• **PROVIDED RECORDS**
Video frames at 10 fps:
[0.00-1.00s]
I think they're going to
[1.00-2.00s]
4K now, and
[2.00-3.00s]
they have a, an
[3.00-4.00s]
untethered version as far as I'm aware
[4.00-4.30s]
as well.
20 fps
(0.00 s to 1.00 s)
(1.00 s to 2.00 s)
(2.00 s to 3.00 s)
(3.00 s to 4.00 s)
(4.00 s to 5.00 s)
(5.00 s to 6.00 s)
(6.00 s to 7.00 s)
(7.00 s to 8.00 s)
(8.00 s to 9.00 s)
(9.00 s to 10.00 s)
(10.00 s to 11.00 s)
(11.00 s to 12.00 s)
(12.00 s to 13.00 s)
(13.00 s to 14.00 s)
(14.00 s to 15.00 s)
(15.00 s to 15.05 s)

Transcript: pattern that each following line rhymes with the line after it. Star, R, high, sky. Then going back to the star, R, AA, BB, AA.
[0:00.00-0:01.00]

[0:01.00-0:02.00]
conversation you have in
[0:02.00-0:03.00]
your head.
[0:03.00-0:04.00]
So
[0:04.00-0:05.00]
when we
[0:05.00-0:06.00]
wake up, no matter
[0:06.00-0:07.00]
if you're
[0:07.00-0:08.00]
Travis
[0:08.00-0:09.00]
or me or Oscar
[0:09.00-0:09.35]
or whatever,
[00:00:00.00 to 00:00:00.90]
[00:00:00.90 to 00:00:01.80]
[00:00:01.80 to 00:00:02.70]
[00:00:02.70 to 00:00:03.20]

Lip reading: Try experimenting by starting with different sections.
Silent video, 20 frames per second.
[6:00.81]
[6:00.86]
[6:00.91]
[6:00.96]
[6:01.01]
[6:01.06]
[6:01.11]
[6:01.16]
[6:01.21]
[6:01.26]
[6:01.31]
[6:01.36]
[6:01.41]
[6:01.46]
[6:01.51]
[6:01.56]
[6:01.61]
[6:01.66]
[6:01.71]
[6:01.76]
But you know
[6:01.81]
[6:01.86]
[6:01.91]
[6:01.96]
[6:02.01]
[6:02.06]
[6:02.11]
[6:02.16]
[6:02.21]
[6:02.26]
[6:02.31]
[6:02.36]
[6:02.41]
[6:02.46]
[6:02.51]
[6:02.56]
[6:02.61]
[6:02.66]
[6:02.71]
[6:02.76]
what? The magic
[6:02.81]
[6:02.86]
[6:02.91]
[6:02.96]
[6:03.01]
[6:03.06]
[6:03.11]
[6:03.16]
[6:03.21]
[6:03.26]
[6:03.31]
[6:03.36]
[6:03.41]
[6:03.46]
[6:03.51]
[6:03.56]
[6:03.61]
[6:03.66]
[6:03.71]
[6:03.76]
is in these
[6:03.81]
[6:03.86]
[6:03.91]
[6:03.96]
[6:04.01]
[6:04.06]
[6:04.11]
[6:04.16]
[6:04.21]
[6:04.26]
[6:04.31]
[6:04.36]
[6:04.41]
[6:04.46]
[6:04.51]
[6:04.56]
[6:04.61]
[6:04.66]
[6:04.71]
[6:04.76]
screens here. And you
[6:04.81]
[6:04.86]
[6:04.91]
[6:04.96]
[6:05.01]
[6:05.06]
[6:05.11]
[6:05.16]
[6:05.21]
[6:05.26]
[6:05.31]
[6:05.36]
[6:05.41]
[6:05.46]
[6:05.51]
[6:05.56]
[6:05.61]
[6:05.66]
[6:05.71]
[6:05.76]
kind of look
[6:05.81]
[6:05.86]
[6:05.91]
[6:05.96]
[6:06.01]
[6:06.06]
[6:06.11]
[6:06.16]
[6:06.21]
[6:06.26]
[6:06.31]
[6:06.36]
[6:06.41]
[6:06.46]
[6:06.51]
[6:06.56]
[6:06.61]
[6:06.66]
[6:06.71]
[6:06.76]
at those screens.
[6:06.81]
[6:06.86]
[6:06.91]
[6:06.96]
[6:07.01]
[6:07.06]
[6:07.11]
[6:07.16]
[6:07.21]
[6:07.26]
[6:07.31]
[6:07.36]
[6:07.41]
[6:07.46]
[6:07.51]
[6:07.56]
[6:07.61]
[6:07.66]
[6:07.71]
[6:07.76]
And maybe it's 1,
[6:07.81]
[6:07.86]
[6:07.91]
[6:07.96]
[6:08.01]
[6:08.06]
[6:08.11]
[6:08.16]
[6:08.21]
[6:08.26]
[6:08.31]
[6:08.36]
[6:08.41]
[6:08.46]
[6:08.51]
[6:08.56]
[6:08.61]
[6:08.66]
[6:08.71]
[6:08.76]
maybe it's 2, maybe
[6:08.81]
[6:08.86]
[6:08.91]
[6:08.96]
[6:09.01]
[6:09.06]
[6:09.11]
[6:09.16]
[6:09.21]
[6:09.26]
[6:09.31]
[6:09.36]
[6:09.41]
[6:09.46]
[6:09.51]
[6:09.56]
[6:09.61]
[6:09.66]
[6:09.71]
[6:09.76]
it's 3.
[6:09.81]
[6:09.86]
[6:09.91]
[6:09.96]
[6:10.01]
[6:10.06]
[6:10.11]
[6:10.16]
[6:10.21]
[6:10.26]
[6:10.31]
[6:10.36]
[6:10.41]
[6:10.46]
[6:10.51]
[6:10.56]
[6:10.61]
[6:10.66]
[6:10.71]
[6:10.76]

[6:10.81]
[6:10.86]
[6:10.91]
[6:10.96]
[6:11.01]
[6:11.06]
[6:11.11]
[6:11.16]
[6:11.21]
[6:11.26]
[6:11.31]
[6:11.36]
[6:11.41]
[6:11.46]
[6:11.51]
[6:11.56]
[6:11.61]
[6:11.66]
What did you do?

• **AIM OF THE TASK**
Your answer should consist of every record, restated exactly.

• **RESULT BELOW**
Video frames at 10 fps:
[0.00-1.00s]
I think they're going to
[1.00-2.00s]
4K now, and
[2.00-3.00s]
they have a, an
[3.00-4.00s]
untethered version as far as I'm aware
[4.00-4.30s]
as well.
20 fps
(0.00 s to 1.00 s)
(1.00 s to 2.00 s)
(2.00 s to 3.00 s)
(3.00 s to 4.00 s)
(4.00 s to 5.00 s)
(5.00 s to 6.00 s)
(6.00 s to 7.00 s)
(7.00 s to 8.00 s)
(8.00 s to 9.00 s)
(9.00 s to 10.00 s)
(10.00 s to 11.00 s)
(11.00 s to 12.00 s)
(12.00 s to 13.00 s)
(13.00 s to 14.00 s)
(14.00 s to 15.00 s)
(15.00 s to 15.05 s)

Transcript: pattern that each following line rhymes with the line after it. Star, R, high, sky. Then going back to the star, R, AA, BB, AA.
[0:00.00-0:01.00]

[0:01.00-0:02.00]
conversation you have in
[0:02.00-0:03.00]
your head.
[0:03.00-0:04.00]
So
[0:04.00-0:05.00]
when we
[0:05.00-0:06.00]
wake up, no matter
[0:06.00-0:07.00]
if you're
[0:07.00-0:08.00]
Travis
[0:08.00-0:09.00]
or me or Oscar
[0:09.00-0:09.35]
or whatever,
[00:00:00.00 to 00:00:00.90]
[00:00:00.90 to 00:00:01.80]
[00:00:01.80 to 00:00:02.70]
[00:00:02.70 to 00:00:03.20]

Lip reading: Try experimenting by starting with different sections.
Silent video, 20 frames per second.
[6:00.81]
[6:00.86]
[6:00.91]
[6:00.96]
[6:01.01]
[6:01.06]
[6:01.11]
[6:01.16]
[6:01.21]
[6:01.26]
[6:01.31]
[6:01.36]
[6:01.41]
[6:01.46]
[6:01.51]
[6:01.56]
[6:01.61]
[6:01.66]
[6:01.71]
[6:01.76]
But you know
[6:01.81]
[6:01.86]
[6:01.91]
[6:01.96]
[6:02.01]
[6:02.06]
[6:02.11]
[6:02.16]
[6:02.21]
[6:02.26]
[6:02.31]
[6:02.36]
[6:02.41]
[6:02.46]
[6:02.51]
[6:02.56]
[6:02.61]
[6:02.66]
[6:02.71]
[6:02.76]
what? The magic
[6:02.81]
[6:02.86]
[6:02.91]
[6:02.96]
[6:03.01]
[6:03.06]
[6:03.11]
[6:03.16]
[6:03.21]
[6:03.26]
[6:03.31]
[6:03.36]
[6:03.41]
[6:03.46]
[6:03.51]
[6:03.56]
[6:03.61]
[6:03.66]
[6:03.71]
[6:03.76]
is in these
[6:03.81]
[6:03.86]
[6:03.91]
[6:03.96]
[6:04.01]
[6:04.06]
[6:04.11]
[6:04.16]
[6:04.21]
[6:04.26]
[6:04.31]
[6:04.36]
[6:04.41]
[6:04.46]
[6:04.51]
[6:04.56]
[6:04.61]
[6:04.66]
[6:04.71]
[6:04.76]
screens here. And you
[6:04.81]
[6:04.86]
[6:04.91]
[6:04.96]
[6:05.01]
[6:05.06]
[6:05.11]
[6:05.16]
[6:05.21]
[6:05.26]
[6:05.31]
[6:05.36]
[6:05.41]
[6:05.46]
[6:05.51]
[6:05.56]
[6:05.61]
[6:05.66]
[6:05.71]
[6:05.76]
kind of look
[6:05.81]
[6:05.86]
[6:05.91]
[6:05.96]
[6:06.01]
[6:06.06]
[6:06.11]
[6:06.16]
[6:06.21]
[6:06.26]
[6:06.31]
[6:06.36]
[6:06.41]
[6:06.46]
[6:06.51]
[6:06.56]
[6:06.61]
[6:06.66]
[6:06.71]
[6:06.76]
at those screens.
[6:06.81]
[6:06.86]
[6:06.91]
[6:06.96]
[6:07.01]
[6:07.06]
[6:07.11]
[6:07.16]
[6:07.21]
[6:07.26]
[6:07.31]
[6:07.36]
[6:07.41]
[6:07.46]
[6:07.51]
[6:07.56]
[6:07.61]
[6:07.66]
[6:07.71]
[6:07.76]
And maybe it's 1,
[6:07.81]
[6:07.86]
[6:07.91]
[6:07.96]
[6:08.01]
[6:08.06]
[6:08.11]
[6:08.16]
[6:08.21]
[6:08.26]
[6:08.31]
[6:08.36]
[6:08.41]
[6:08.46]
[6:08.51]
[6:08.56]
[6:08.61]
[6:08.66]
[6:08.71]
[6:08.76]
maybe it's 2, maybe
[6:08.81]
[6:08.86]
[6:08.91]
[6:08.96]
[6:09.01]
[6:09.06]
[6:09.11]
[6:09.16]
[6:09.21]
[6:09.26]
[6:09.31]
[6:09.36]
[6:09.41]
[6:09.46]
[6:09.51]
[6:09.56]
[6:09.61]
[6:09.66]
[6:09.71]
[6:09.76]
it's 3.
[6:09.81]
[6:09.86]
[6:09.91]
[6:09.96]
[6:10.01]
[6:10.06]
[6:10.11]
[6:10.16]
[6:10.21]
[6:10.26]
[6:10.31]
[6:10.36]
[6:10.41]
[6:10.46]
[6:10.51]
[6:10.56]
[6:10.61]
[6:10.66]
[6:10.71]
[6:10.76]

[6:10.81]
[6:10.86]
[6:10.91]
[6:10.96]
[6:11.01]
[6:11.06]
[6:11.11]
[6:11.16]
[6:11.21]
[6:11.26]
[6:11.31]
[6:11.36]
[6:11.41]
[6:11.46]
[6:11.51]
[6:11.56]
[6:11.61]
[6:11.66]
What did you do?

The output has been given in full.